PROBLEM TO SOLVE
Except for the pictures, write out all the records that follow exactly.

### TASK INPUTS

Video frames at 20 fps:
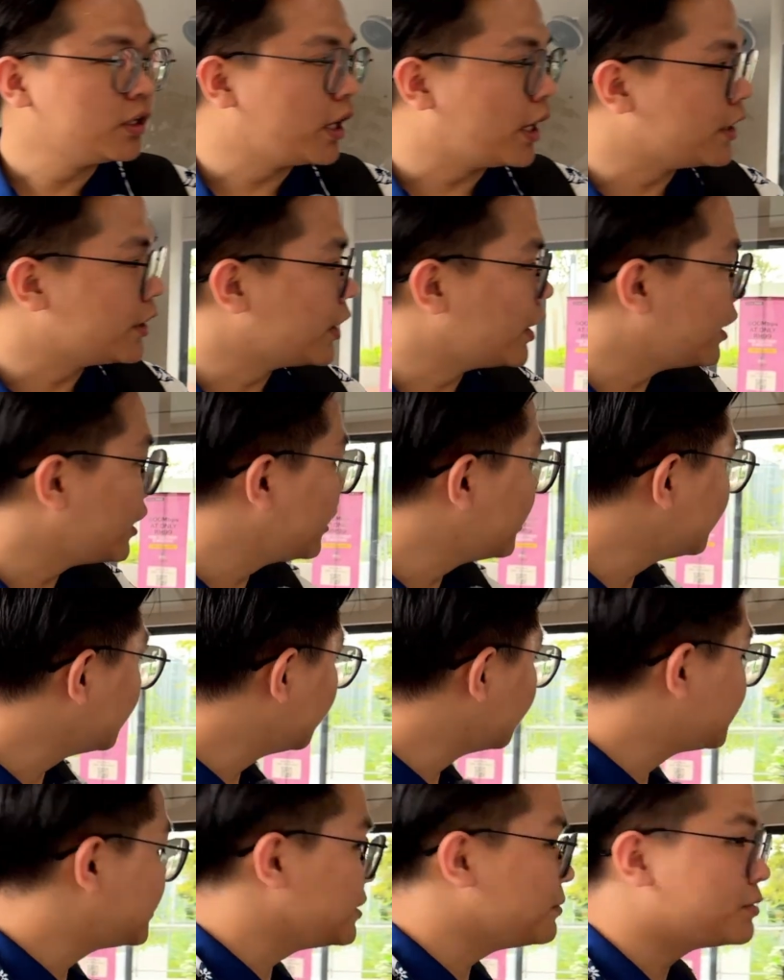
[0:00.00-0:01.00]
and then
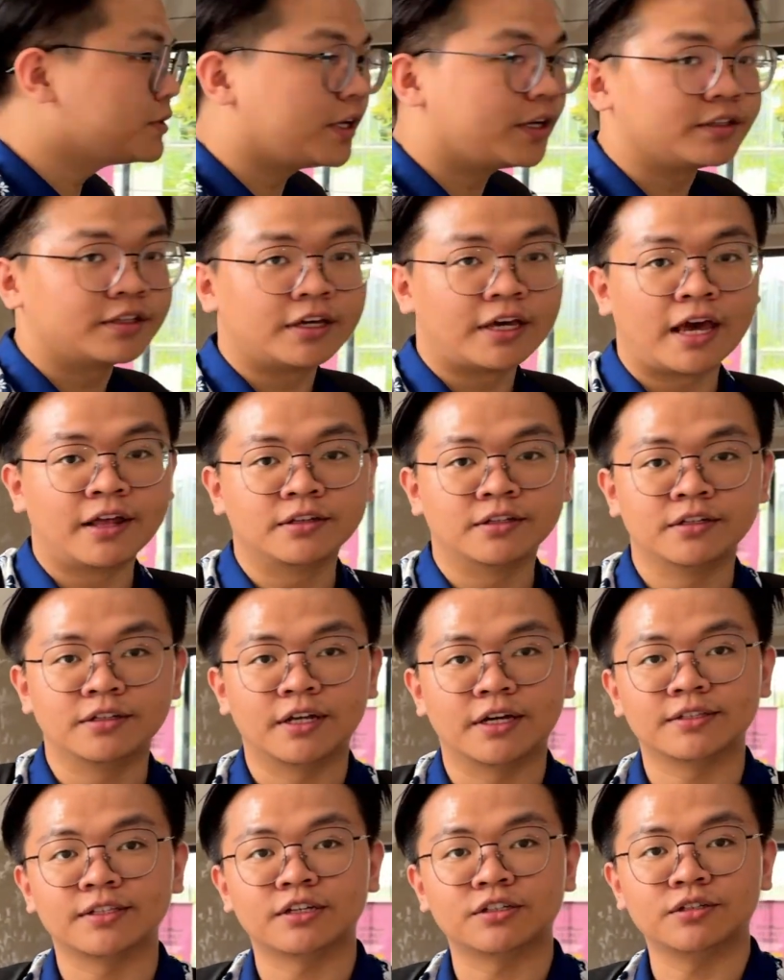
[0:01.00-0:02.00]
it seems like they ended
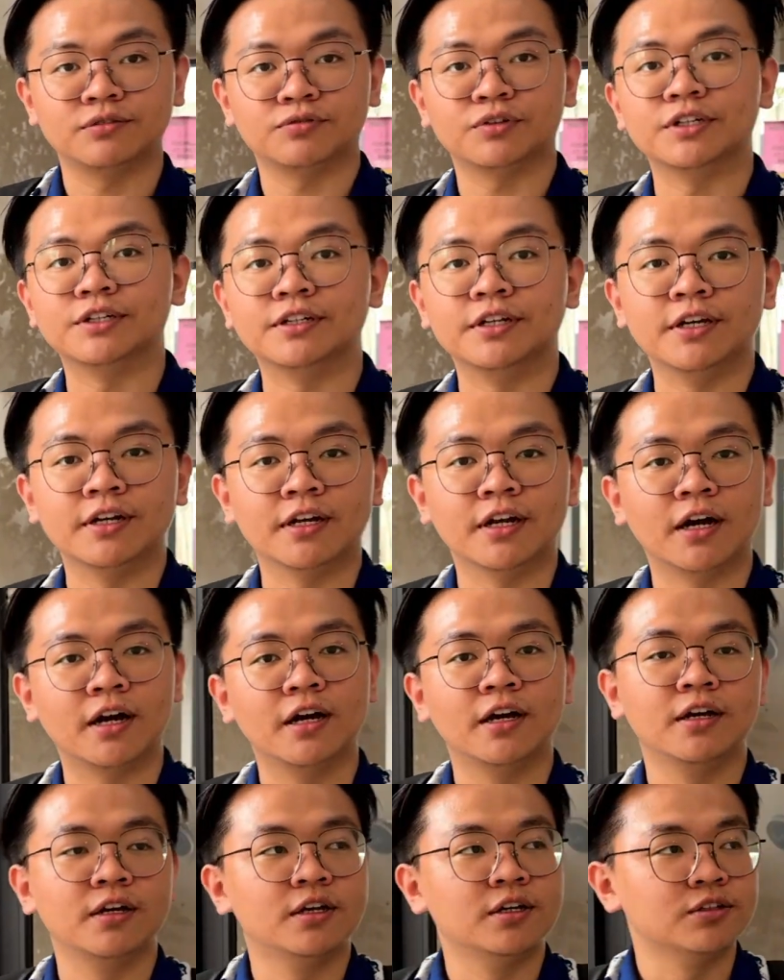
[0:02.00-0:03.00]
their session for the day, lah.
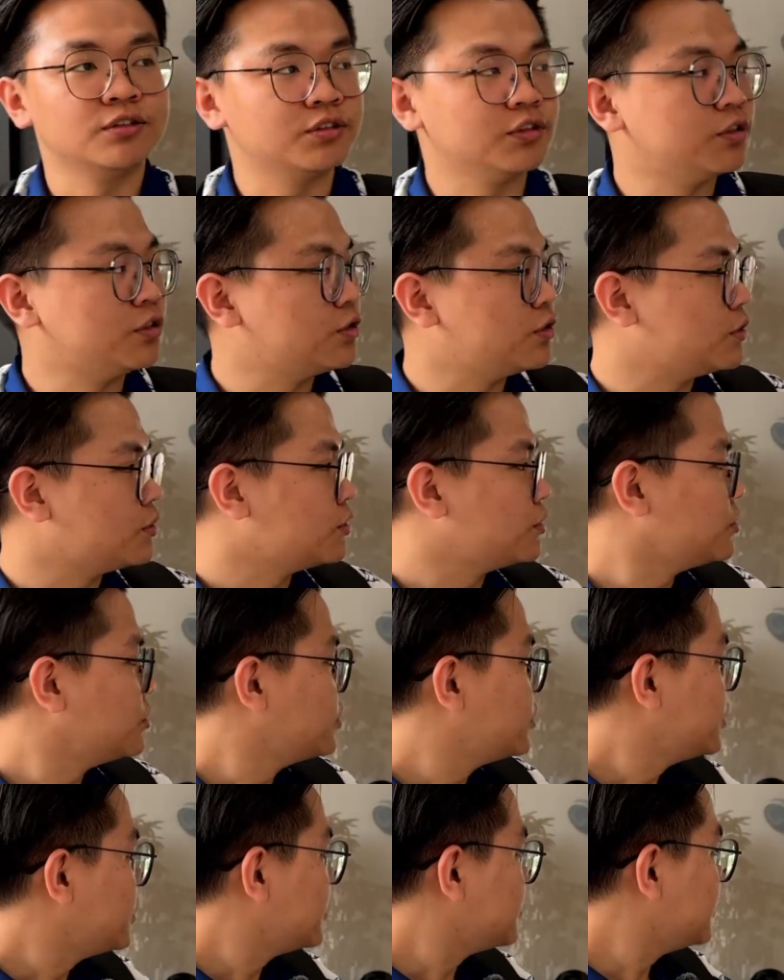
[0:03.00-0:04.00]
So
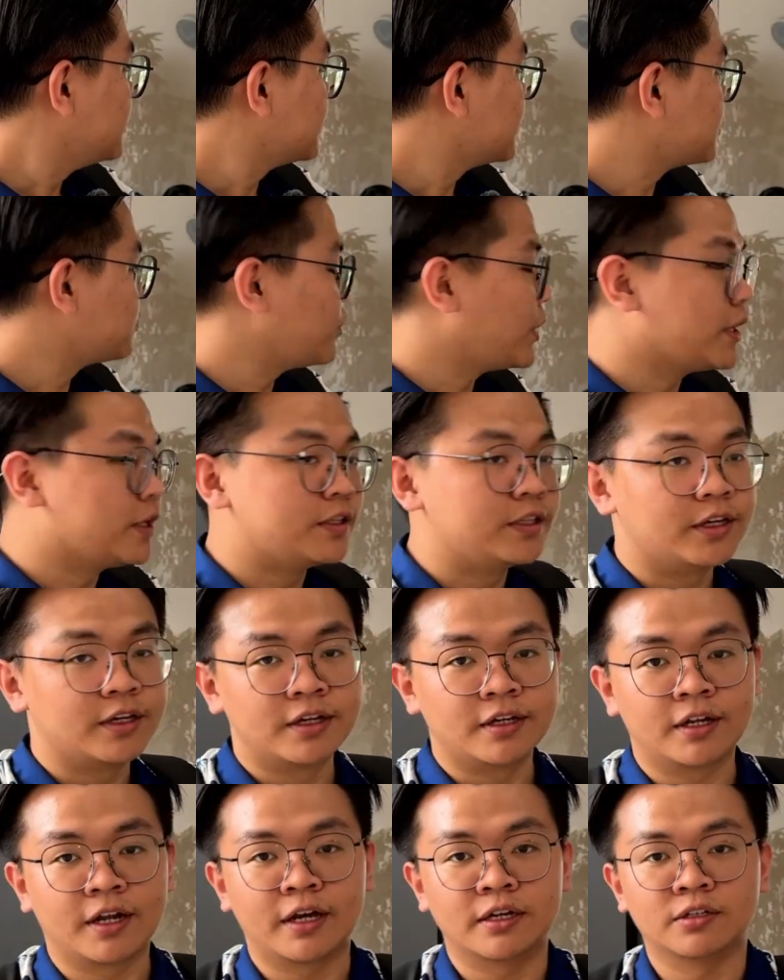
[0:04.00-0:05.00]
this is where
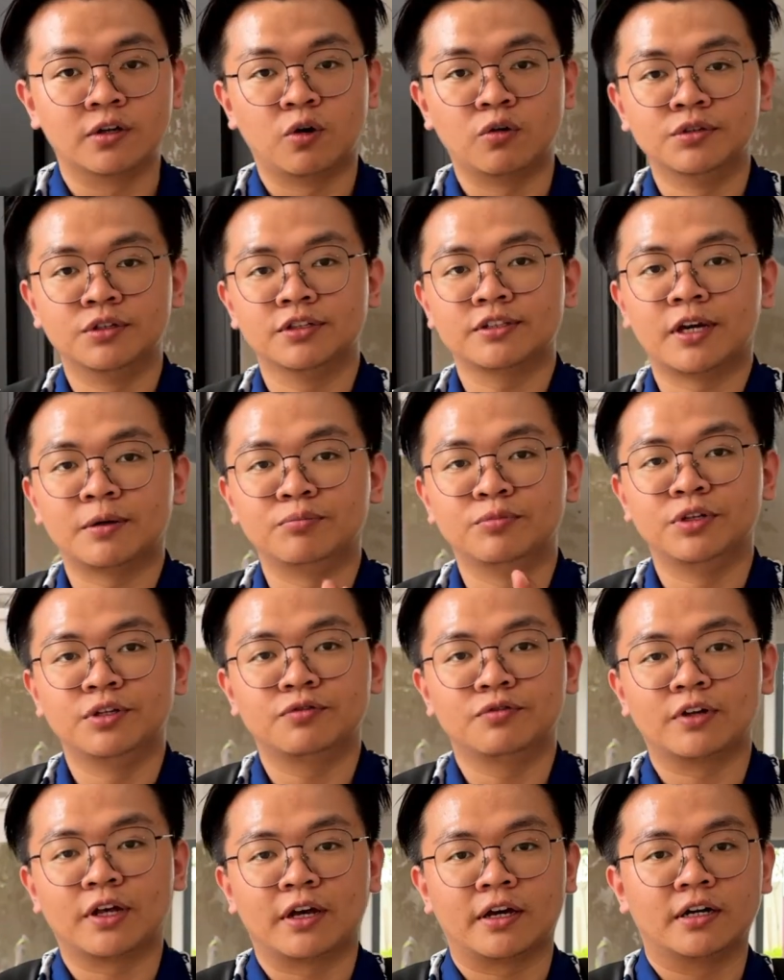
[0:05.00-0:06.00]
they the owners are
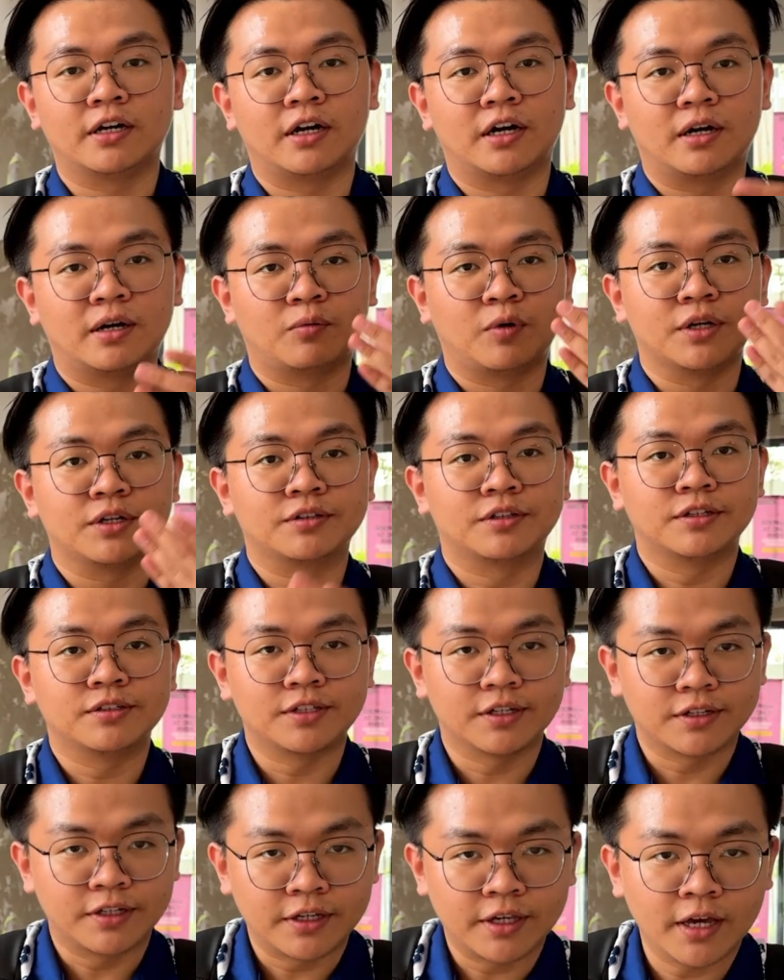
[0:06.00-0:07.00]
briefed what are the things
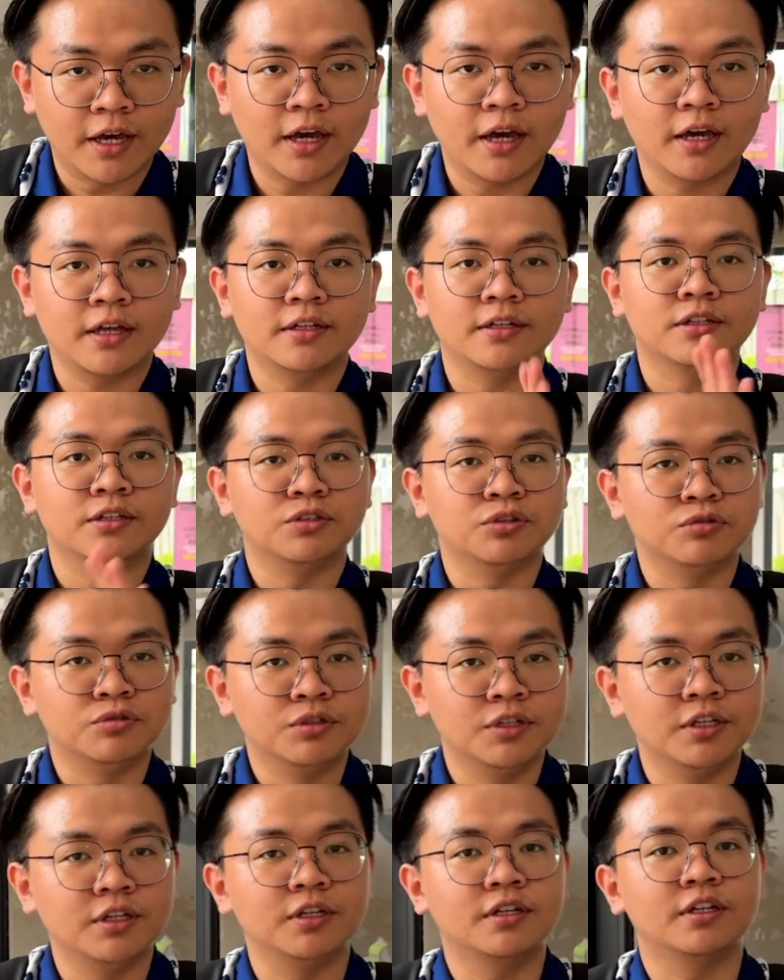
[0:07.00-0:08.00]
that they get in the
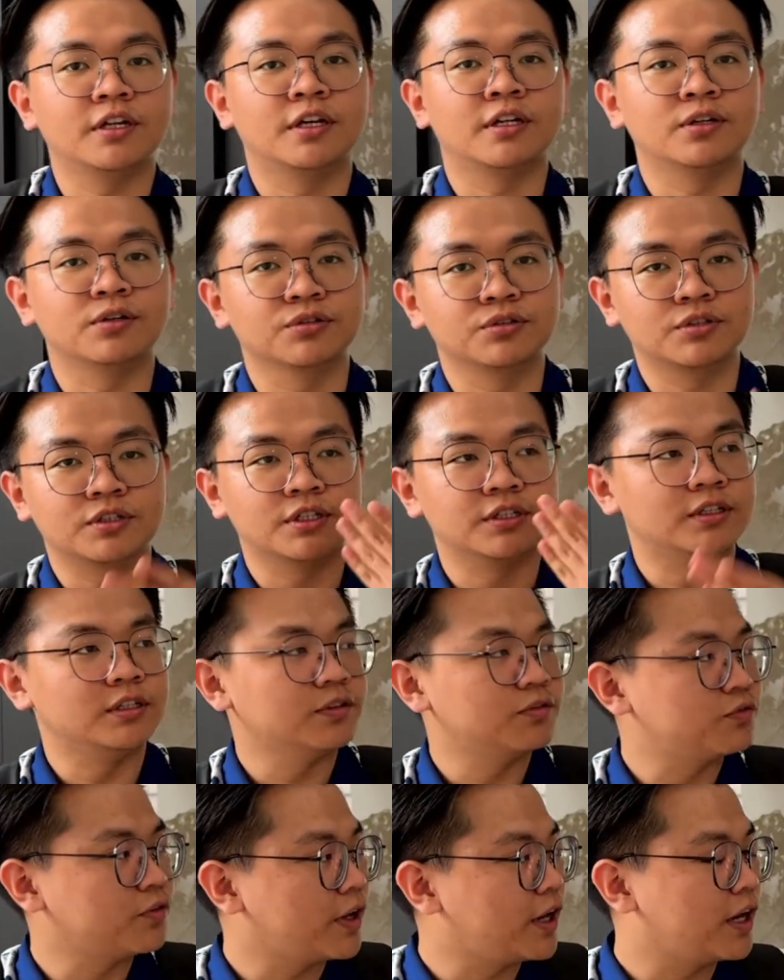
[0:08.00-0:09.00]
unit, and also the
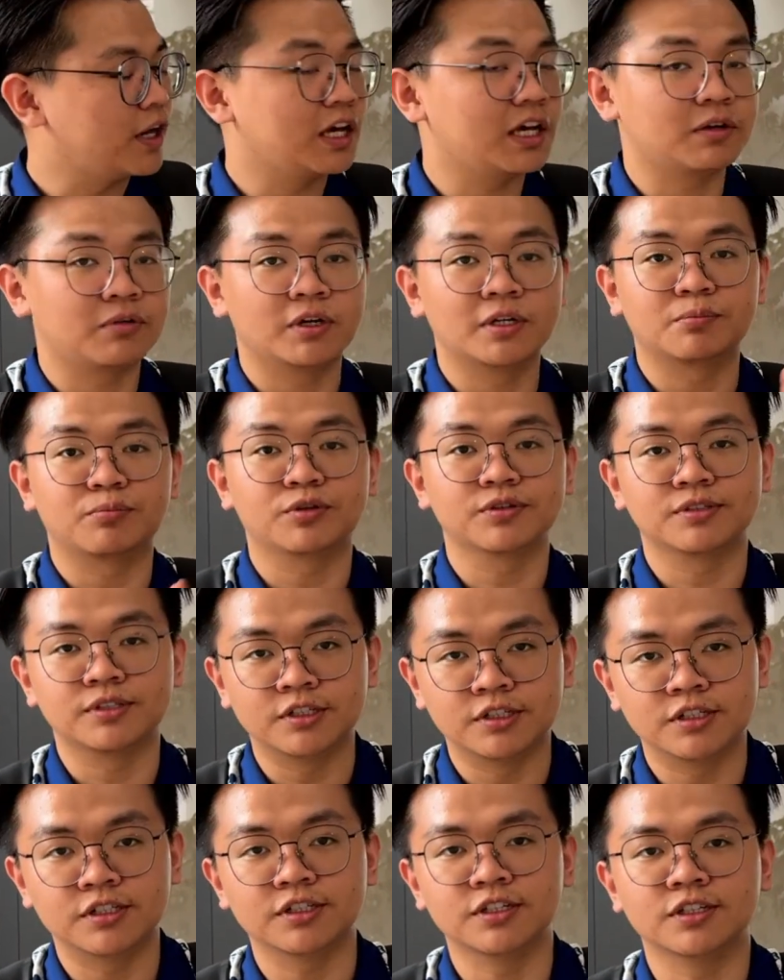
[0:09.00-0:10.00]
defect, what are the
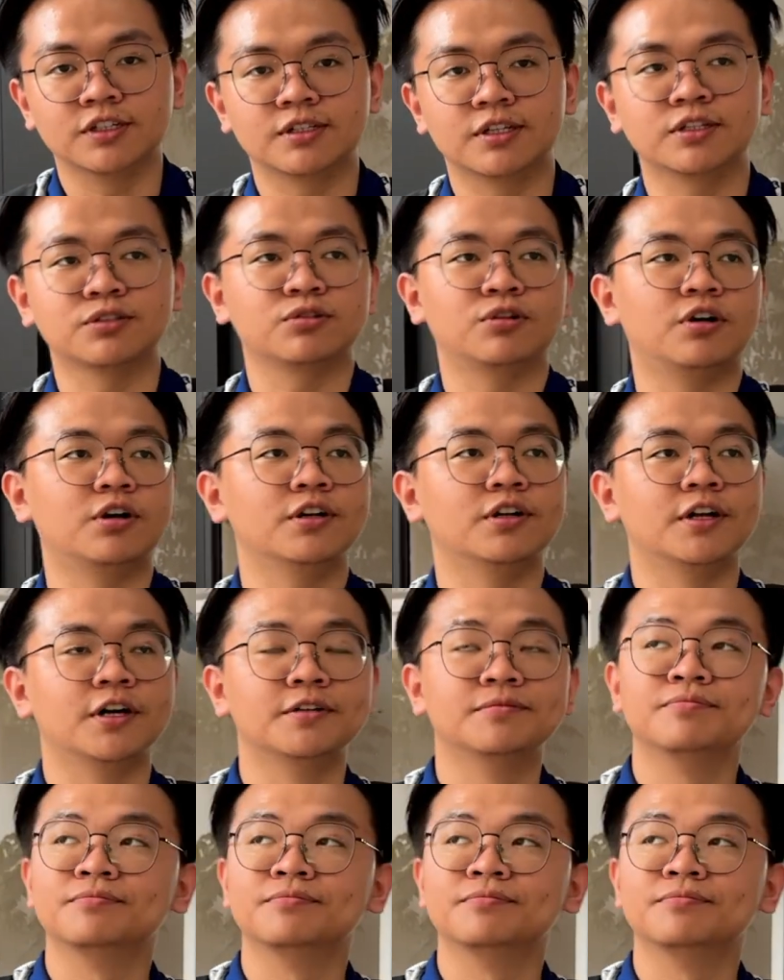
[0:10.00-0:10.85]
procedures, and so on, lah.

######

WRITTEN RESPONSE
Video frames at 20 fps:
[0:00.00-0:01.00]
and then
[0:01.00-0:02.00]
it seems like they ended
[0:02.00-0:03.00]
their session for the day, lah.
[0:03.00-0:04.00]
So
[0:04.00-0:05.00]
this is where
[0:05.00-0:06.00]
they the owners are
[0:06.00-0:07.00]
briefed what are the things
[0:07.00-0:08.00]
that they get in the
[0:08.00-0:09.00]
unit, and also the
[0:09.00-0:10.00]
defect, what are the
[0:10.00-0:10.85]
procedures, and so on, lah.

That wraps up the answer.